In 1983, the Children's Book Council honored the writer by establishing the Nan Chauncy Award for the complete oeuvre of an Australian children's author. The prize, which was originally awarded every five years, has been awarded every two years since 1998.

In 1988, a series of television films from each state was produced to mark Australia's 200th anniversary. A film adaptation of Chauncy's book Devil's Hill was shot for Tasmania . In the same year, husband and daughter bequeathed the 380 hectare animal reserve with the house to the local council. The Chauncy Vale Wildlife Sanctuary , to which another 455 hectare area was added in the mid-2000s, is a destination for tourists and school classes, and the house, which until recently had no power connection, is a memorial to the author.

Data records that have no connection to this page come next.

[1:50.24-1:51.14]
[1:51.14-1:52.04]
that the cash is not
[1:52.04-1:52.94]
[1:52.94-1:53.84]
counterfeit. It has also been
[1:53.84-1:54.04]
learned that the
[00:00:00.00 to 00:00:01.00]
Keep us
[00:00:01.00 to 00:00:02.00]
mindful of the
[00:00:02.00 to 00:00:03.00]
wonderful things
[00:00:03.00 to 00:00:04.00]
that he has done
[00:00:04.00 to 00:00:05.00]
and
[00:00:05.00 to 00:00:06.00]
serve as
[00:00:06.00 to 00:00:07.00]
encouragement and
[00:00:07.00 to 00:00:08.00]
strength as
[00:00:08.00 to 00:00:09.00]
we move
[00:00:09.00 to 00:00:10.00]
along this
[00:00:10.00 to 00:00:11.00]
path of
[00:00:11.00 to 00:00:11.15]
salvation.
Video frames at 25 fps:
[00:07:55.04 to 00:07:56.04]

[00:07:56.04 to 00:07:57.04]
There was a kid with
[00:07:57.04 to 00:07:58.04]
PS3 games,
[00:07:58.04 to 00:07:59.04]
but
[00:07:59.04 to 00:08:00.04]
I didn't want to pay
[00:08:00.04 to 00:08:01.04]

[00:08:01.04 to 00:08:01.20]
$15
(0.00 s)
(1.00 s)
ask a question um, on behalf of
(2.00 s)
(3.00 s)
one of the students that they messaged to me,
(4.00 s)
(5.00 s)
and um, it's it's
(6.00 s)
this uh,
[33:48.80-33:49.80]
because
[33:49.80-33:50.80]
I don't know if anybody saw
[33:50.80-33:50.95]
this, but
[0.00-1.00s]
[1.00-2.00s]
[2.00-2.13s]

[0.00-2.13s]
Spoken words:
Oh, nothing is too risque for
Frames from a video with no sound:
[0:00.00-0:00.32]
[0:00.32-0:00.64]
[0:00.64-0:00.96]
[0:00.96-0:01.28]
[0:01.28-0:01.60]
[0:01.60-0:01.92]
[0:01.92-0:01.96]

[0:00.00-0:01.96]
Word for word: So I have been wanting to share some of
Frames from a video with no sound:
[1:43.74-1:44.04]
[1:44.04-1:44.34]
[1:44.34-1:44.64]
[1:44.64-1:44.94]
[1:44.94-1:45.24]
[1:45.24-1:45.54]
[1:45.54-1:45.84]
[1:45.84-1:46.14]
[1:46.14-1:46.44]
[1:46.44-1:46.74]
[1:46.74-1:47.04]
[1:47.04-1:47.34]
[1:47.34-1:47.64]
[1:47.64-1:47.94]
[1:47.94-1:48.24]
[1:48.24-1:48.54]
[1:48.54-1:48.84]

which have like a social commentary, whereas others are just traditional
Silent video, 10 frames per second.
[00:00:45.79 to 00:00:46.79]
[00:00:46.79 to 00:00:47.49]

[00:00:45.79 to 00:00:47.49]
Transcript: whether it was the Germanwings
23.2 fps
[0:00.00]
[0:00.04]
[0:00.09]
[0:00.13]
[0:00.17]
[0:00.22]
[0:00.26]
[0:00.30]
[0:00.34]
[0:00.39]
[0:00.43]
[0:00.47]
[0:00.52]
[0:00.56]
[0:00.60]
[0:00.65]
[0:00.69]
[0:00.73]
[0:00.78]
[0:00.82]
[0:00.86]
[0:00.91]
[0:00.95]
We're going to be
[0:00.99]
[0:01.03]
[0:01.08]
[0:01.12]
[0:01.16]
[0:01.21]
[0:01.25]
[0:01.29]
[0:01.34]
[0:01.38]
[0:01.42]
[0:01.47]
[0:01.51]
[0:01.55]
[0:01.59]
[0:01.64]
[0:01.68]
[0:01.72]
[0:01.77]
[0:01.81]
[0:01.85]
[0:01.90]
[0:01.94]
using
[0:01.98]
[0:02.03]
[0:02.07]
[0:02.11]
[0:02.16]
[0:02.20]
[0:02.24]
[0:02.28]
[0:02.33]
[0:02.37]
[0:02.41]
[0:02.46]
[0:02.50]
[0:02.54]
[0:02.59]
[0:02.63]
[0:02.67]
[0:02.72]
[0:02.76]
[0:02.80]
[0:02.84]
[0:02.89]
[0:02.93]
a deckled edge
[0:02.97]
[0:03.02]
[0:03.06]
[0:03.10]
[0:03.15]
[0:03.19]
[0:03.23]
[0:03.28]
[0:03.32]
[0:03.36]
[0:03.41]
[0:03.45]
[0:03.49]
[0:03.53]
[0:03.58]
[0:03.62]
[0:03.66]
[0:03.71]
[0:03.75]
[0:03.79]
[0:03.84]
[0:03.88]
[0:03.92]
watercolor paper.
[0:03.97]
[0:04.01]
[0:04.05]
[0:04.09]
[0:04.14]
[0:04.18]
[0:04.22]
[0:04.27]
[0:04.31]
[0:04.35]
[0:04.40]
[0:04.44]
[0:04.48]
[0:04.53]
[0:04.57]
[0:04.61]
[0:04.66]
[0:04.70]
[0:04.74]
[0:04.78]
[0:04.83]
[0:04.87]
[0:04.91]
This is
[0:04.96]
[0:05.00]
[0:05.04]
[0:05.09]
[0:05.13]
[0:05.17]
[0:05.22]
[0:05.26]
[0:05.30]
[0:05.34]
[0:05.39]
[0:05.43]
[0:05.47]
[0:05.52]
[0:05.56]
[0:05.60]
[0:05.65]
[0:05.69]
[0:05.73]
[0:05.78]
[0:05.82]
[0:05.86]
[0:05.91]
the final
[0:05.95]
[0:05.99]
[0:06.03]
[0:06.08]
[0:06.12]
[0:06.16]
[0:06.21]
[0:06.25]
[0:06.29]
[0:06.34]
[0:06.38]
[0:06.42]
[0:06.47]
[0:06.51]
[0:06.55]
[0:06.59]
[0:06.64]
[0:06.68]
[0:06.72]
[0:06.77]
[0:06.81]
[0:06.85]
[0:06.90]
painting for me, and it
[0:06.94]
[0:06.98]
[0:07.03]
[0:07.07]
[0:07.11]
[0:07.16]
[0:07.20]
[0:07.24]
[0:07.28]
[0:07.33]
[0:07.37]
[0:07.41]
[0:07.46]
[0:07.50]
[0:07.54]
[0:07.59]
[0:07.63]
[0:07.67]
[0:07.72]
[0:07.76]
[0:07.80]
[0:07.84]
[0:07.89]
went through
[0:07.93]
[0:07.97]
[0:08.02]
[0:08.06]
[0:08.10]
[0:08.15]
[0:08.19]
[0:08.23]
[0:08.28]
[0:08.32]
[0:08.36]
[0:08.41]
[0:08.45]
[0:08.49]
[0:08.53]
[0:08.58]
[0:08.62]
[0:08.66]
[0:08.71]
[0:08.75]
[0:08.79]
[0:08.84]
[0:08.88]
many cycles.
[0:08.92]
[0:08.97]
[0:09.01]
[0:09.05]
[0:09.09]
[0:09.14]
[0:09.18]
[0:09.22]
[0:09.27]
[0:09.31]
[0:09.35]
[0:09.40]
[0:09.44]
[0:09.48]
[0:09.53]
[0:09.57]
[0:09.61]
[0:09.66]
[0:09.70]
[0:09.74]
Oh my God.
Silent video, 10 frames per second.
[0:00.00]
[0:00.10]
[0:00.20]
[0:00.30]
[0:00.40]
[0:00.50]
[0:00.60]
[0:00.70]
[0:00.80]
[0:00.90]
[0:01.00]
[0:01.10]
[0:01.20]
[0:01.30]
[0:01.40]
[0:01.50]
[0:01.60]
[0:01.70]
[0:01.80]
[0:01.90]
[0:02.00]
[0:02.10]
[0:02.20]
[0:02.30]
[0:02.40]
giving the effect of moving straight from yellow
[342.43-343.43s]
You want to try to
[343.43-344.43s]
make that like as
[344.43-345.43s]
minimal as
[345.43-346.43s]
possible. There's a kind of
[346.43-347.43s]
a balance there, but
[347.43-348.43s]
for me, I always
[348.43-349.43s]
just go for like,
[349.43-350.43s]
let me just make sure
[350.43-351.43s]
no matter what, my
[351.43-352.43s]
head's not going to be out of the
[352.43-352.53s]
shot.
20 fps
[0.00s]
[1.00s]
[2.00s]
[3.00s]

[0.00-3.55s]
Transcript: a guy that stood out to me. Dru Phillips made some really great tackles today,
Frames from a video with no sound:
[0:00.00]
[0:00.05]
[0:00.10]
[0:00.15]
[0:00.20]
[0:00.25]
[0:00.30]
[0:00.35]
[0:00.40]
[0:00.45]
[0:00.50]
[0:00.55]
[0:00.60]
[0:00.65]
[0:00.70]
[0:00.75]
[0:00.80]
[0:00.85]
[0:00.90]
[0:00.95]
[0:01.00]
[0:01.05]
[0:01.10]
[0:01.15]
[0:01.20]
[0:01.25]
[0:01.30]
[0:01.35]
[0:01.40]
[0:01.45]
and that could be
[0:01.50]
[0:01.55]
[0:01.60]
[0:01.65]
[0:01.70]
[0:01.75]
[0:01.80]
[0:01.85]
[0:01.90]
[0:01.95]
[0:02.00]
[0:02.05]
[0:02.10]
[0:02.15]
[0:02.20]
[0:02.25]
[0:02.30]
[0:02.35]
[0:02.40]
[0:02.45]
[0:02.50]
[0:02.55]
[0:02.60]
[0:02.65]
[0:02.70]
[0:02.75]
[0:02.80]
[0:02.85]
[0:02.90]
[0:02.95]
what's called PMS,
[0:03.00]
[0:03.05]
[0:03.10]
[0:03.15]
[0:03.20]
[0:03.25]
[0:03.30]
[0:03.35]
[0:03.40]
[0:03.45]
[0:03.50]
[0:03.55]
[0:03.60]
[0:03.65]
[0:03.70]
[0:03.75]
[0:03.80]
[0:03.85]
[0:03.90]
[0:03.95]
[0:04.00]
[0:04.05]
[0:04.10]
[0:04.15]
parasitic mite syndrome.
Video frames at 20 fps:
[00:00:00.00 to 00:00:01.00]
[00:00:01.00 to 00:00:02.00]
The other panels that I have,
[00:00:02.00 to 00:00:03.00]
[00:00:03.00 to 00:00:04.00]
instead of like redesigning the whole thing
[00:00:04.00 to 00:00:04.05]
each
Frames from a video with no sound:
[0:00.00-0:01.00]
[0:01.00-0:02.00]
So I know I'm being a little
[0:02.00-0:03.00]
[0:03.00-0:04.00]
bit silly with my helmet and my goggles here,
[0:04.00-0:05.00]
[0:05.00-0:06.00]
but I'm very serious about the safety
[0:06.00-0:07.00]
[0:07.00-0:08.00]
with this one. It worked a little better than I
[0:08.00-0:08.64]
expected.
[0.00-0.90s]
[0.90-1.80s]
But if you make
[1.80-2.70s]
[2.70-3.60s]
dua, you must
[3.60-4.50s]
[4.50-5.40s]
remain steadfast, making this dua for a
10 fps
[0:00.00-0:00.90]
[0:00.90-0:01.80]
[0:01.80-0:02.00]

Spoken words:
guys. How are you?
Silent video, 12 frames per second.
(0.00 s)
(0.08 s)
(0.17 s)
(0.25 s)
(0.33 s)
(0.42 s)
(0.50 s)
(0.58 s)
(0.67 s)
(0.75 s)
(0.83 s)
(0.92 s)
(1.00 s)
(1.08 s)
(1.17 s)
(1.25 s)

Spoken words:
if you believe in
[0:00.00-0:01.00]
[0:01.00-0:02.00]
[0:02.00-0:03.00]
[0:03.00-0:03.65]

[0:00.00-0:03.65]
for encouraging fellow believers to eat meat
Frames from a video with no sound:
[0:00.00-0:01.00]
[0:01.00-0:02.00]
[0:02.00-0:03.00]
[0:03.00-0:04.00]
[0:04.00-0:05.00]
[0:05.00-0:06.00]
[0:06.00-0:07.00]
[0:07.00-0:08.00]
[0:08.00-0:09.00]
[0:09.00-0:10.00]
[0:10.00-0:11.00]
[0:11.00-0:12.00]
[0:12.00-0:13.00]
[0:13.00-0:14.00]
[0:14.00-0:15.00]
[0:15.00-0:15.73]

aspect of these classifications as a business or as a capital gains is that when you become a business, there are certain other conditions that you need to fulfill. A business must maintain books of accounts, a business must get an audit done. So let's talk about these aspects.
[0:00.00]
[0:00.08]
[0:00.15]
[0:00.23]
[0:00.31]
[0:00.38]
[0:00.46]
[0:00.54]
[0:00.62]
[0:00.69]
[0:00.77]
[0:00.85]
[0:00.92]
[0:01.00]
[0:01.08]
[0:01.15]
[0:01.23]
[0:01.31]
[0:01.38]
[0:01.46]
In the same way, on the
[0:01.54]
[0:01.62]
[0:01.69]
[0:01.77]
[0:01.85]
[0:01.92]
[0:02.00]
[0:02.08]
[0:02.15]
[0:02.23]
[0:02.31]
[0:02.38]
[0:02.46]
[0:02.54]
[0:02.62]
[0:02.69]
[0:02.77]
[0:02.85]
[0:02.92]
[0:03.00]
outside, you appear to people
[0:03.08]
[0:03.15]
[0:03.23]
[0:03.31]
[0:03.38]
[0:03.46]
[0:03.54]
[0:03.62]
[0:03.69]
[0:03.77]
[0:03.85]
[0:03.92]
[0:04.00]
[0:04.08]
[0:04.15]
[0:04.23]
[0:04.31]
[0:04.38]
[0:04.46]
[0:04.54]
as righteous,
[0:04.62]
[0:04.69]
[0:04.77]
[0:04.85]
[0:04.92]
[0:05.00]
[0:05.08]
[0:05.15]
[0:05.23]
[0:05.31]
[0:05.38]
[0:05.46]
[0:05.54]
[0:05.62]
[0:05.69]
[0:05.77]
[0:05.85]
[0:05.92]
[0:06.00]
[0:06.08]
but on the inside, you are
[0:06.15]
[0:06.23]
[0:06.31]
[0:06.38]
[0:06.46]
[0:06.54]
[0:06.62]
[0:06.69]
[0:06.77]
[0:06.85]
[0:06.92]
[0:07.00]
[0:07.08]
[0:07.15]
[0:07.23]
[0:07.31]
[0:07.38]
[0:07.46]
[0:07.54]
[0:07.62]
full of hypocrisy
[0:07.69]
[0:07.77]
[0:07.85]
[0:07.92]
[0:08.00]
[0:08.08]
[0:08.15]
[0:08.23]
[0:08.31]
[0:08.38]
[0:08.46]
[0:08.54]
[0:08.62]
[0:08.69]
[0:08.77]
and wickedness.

In 2005 she was one of the first to join the newly formed Tasmanian Honor Roll of Women, which honors women who have made outstanding contributions to the state.

Works

Children's books

  • They Found a Cave (1948, published in German under the title Höhlenmenschen im Capra-Tal )
  • World's End Was Home (1952)
  • A Fortune for the Brave (1954, German fight for island treasure , former title Der Schatz am Klauenfelsen )
  • Tiger in the Bush (1957)
  • Devil's Hill (1958, German Die Höhle im Teufelsberg. Adventurous experiences of the Lorennie children in the Tasmanian bush )
  • Tangara, Let Us Set Off Again (1961, German The riddle of the shell chain , also O, the young Emu ... )
  • The Secret Friends (1962)
  • Half a World Away (1962, German Das Blockhaus auf der Hügelkuppe ; semi-autobiographical novel)
  • The Roaring 40 (1963, German Daxi, Tom and Tolle Vier: How father Lorennie's youngest on Tasmania's lonely coast found a friend instead of gold )
  • High and Haunted Island (1964, German Verschollen in Port Davy )
  • The Skewbald Pony (1965)
  • Mathinna's People (1967, other title: Hunted in Their Own Land)
  • Lizzie's Lights (1968)
  • The Lighthouse Keeper's Son (1969)

more publishments

  • Panic at the Garage (1965, story)
  • Beekeeping (1967, about beekeeping)

literature

  • Eastman, Berenice: Nan Chauncy: A Writer's Life , Bagdad, Tas .: Friends of Chauncy Vale, 2000

swell

Web links

Individual evidence

  1. ^ Chauncy Vale Wildlife Sanctuary , Southern Midlands Council Information. Retrieved August 12, 2014.